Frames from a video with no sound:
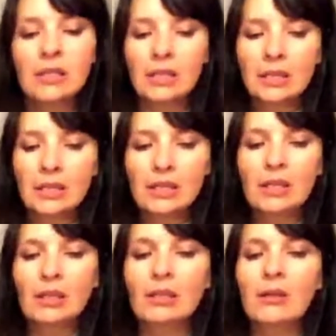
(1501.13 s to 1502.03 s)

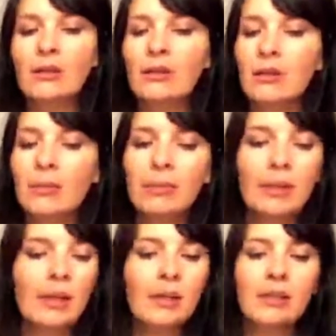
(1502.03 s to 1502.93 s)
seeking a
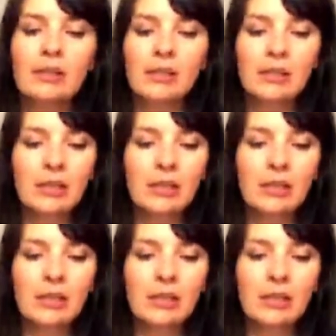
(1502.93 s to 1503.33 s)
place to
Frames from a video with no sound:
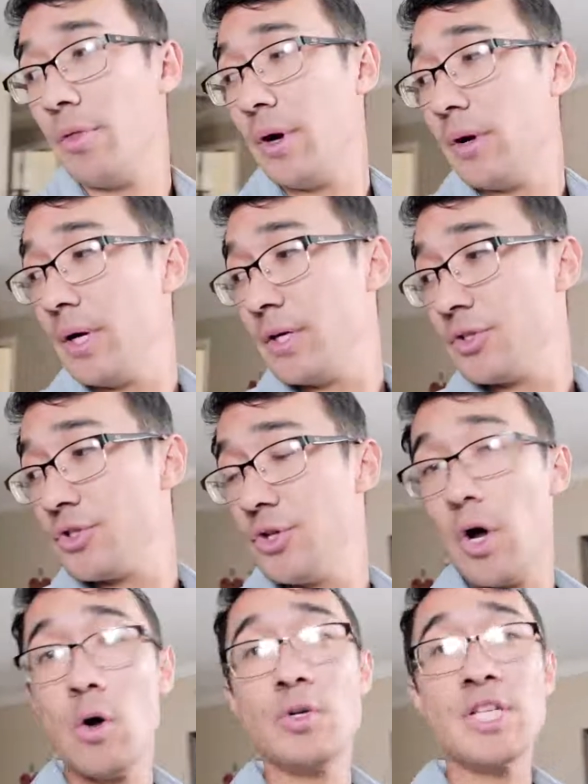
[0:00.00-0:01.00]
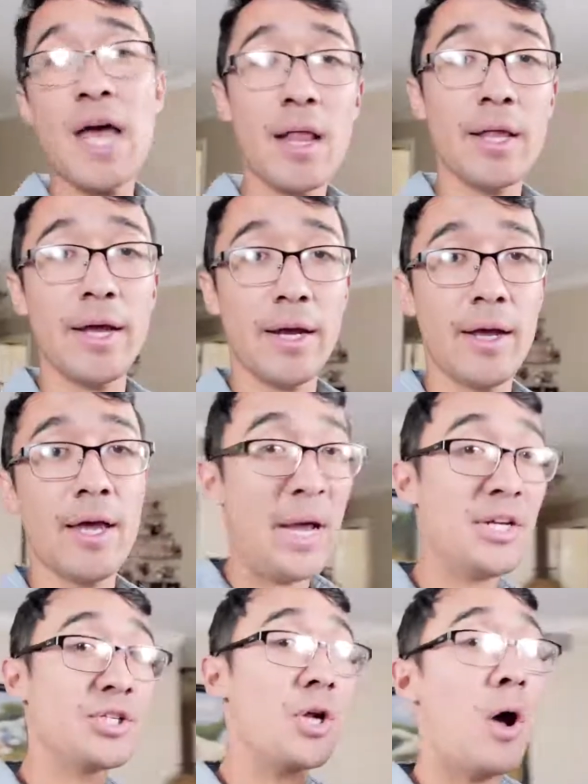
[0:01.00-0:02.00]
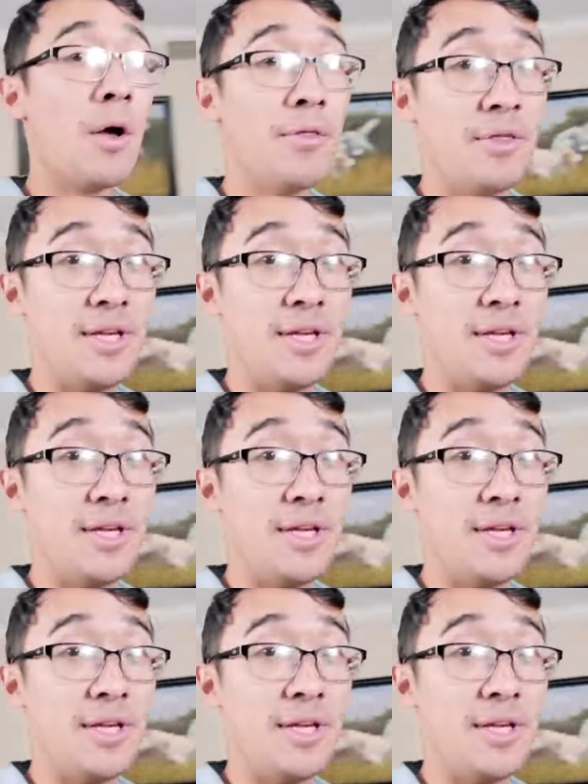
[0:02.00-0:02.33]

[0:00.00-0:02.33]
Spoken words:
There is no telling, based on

__________

• TASK DIRECTIONS
Exactly the lines from the one with "(1501.13 s to 1502.03 s)" through the end of the entries above must be written out, and no pictures may be included.

• SOLUTION
(1501.13 s to 1502.03 s)

(1502.03 s to 1502.93 s)
seeking a
(1502.93 s to 1503.33 s)
place to
Frames from a video with no sound:
[0:00.00-0:01.00]
[0:01.00-0:02.00]
[0:02.00-0:02.33]

[0:00.00-0:02.33]
Spoken words:
There is no telling, based on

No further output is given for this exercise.